Он устремляется за тем и другим. Но волнение слишком велико. Приносит бокалы, но забывает бутылку, приносит пирожное, но забывает нож. И беспрерывно говорит, говорит о своем больном клапане и недавнем испуге.
— Если он и это перенес... если он и на этот раз выдержал... если он ни быка, ни черта не боится...
Молодуха смотрит на него и слушает со спокойной улыбкой, скрестив па груди мохнатые руки. Лицо ее, наскоро вытертое снегом, еще покрыто полосами сажи, веревочка с рогами болтается у нее на шее.
— Ну садись же, ряженая проказница, и выпьем за твой румянец и за мое здоровье!.. Или, может быть, снимешь шубу и умоешься?
— Пот, я сейчас уйду.
— Но побудешь у меня? Мари качает головой.
— Мы были в деревне, я отослала детей домой... нужно их покормить.
— Но я должен тебе кое-что сказать... очень важное... мне невтерпеж и до завтра ждать...
— Что ж, говорите.—- Она садится на диван.— Для самого важного меньше всего слов надо.
Кремер усаживается против нее и наполняет бокалы. Его рука дрожит, усы шевелятся, в лице что-то детски беспомощное.
— Раньше выпьем за наше здоровье!
— За здоровье и храбрость! — Улыбка чуть обнажает ее редкие зубы.
— Как теперь будет с куруской усадьбой и молоком?— начинает Кремер, ставя бокал.-—Твой родственник ведь только временно тебе помогает?
— С первого числа я отказываюсь и от Куру и от молока.
— Та-ак! — Кремер слегка вздергивает плечи.— Не будешь, значит, никого ждать взамен Тыну?
Мари откусывает кусочек пирожного и качает головой.
— А что ты вообще думаешь делать?
— Уеду в город.
— Уедешь в город?.. С детьми или одна?
— Анни возьму с собой, а мальчик поедет к дяде, с весны будет у него скот пасти.
— Но как же ты с этой девочкой... как же ты хочешь...
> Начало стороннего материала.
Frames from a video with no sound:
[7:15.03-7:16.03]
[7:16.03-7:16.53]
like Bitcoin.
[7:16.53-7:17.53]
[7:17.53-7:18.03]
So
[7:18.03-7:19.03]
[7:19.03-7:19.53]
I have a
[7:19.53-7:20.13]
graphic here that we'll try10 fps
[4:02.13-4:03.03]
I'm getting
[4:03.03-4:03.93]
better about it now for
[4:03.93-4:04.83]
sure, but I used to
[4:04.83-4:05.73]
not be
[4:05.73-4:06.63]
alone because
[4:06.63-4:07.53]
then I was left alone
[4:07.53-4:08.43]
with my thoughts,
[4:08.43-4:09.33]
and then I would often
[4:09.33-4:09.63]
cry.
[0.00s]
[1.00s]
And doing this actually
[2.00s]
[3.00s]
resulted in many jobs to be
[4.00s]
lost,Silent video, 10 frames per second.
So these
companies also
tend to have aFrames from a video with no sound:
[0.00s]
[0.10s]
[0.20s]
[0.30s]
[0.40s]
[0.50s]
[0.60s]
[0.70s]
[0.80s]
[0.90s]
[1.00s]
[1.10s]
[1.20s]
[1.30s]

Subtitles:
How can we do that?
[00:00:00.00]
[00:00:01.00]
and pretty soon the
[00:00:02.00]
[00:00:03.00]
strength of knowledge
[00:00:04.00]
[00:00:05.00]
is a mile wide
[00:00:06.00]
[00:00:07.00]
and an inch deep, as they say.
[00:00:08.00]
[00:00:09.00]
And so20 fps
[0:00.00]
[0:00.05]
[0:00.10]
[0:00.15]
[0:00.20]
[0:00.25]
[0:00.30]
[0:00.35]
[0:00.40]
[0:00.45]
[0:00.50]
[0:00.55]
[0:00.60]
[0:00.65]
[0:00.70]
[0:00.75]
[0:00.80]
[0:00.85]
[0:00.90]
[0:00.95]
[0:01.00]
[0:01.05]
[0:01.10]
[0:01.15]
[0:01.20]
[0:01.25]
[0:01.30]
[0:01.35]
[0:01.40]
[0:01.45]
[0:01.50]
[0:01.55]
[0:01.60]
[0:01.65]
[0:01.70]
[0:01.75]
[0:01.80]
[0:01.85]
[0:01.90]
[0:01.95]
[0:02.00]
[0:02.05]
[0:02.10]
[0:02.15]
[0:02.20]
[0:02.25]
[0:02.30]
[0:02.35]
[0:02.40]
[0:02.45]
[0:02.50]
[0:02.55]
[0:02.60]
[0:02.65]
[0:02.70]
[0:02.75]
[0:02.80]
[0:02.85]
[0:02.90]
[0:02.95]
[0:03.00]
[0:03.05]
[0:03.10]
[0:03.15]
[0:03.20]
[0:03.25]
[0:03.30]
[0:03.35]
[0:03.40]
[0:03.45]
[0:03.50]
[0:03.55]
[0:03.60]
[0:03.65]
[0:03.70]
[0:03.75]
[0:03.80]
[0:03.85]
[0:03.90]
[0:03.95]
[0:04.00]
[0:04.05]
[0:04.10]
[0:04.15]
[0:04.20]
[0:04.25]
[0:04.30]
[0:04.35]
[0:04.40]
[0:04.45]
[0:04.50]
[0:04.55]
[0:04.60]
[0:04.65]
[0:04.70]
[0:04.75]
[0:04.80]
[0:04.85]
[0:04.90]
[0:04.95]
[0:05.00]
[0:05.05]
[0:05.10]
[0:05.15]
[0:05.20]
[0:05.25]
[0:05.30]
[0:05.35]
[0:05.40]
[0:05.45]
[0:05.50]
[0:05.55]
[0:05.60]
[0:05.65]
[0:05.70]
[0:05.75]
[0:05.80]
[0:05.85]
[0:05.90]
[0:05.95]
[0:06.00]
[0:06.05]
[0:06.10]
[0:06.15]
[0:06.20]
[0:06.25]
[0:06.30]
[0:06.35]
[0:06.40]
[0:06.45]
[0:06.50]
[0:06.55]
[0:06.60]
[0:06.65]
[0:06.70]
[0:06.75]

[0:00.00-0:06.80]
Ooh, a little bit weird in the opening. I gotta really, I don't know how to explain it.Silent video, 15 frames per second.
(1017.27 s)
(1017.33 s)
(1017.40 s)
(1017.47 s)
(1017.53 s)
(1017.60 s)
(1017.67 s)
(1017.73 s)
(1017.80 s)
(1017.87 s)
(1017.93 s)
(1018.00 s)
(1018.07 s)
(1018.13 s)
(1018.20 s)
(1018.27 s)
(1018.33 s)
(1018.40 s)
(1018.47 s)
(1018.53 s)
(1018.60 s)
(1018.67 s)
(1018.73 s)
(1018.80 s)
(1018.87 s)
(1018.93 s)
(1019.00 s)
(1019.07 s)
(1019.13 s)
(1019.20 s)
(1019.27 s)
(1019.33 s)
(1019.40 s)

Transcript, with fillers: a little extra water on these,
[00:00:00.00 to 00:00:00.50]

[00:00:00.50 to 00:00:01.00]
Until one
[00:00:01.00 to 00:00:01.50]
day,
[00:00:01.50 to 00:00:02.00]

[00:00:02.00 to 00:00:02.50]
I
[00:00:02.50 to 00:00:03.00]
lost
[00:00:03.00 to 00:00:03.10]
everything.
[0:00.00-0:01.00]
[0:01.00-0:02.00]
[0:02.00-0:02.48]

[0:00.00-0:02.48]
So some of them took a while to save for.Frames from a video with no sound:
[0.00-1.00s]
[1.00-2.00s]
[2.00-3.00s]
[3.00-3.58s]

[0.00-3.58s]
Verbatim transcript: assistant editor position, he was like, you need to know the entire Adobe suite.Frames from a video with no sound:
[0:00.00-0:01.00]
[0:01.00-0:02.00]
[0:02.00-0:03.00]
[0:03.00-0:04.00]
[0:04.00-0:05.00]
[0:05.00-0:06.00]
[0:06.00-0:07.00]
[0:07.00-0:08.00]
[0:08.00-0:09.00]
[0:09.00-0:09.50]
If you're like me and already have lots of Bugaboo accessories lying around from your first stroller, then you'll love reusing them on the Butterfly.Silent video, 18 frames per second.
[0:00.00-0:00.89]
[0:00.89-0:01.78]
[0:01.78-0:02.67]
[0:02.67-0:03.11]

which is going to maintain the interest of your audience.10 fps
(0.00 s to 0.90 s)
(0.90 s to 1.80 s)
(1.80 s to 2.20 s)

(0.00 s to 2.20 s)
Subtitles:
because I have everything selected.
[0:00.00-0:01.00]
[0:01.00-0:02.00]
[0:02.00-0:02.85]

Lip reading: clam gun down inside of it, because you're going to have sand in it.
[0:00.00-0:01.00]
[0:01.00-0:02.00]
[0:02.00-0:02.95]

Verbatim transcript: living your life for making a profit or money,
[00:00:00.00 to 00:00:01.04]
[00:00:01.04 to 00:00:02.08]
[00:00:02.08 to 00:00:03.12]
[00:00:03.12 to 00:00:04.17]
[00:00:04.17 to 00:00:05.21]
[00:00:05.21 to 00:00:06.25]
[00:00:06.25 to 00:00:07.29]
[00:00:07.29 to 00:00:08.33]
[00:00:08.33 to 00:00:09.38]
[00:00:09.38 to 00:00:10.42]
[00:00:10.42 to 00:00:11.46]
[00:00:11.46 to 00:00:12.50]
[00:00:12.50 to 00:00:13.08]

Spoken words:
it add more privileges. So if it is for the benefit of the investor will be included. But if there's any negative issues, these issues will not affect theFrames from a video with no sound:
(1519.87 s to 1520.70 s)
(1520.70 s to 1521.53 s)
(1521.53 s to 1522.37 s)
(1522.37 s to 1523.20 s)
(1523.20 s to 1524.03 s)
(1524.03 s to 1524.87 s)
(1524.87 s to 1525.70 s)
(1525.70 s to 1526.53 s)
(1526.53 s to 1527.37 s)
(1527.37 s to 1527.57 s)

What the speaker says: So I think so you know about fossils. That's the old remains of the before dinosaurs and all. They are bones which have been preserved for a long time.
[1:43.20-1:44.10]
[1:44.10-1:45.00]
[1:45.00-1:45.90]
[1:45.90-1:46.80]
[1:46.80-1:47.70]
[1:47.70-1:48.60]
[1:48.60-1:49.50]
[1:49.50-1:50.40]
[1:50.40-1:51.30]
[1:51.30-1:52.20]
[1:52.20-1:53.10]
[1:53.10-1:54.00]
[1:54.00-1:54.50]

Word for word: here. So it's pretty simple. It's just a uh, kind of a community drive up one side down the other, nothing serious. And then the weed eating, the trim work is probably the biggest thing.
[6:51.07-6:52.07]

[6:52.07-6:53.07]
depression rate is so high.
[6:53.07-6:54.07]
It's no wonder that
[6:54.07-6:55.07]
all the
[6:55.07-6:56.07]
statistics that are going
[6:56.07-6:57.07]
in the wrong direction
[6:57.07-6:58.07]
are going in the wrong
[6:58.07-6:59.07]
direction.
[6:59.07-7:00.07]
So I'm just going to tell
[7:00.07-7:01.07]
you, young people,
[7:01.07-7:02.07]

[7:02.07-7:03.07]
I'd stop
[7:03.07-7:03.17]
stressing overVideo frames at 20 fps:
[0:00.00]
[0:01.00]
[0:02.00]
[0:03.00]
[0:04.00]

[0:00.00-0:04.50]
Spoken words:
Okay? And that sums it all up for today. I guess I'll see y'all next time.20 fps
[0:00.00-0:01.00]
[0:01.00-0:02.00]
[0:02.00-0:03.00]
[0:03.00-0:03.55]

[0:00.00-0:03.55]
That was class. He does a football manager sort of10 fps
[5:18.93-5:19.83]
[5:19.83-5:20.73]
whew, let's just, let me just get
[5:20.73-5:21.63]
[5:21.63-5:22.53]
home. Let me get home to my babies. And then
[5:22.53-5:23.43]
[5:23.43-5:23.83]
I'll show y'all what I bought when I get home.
— Как-нибудь перебьюсь. Силы у меня хватит, в городе народу много. Я всегда думаю — чего-чего только там не случается с людьми!
Что-то в голосе и взгляде Мари заставляет Кремера надолго замолчать. Выражение лица у него тупое.
— А я... а я?..
— А вам что? Сердце у вас здоровое.
— Да, но... я думал совсем иначе... правда, тоже думал, что ты переедешь в город, но детей можно бы оставить у родных и жить одной... тихая, уютная квартирка... и все, что тебе нужно, получала бы от меня...
— Нет, я хочу быть свободной.— Мари отпивает из бокала.
— И Приллупов долг не стану требовать...
— Дети Приллупа спасибо вам за это скажут. Я этот долг заплатить не могу, да и не хочу.
— Жилось бы тебе прекрасно... и детям хватило бы... Мари ставит бокал и поднимается, вытирая губы.
— Я хочу в городе воробышком жить, а не канарейкой.
— Подумай все-таки... не решай сразу... неужели ты меня совсем...
Но Мари надевает рожки и, шутливо боднув ими в сторону старого барина, уходит, смеясь.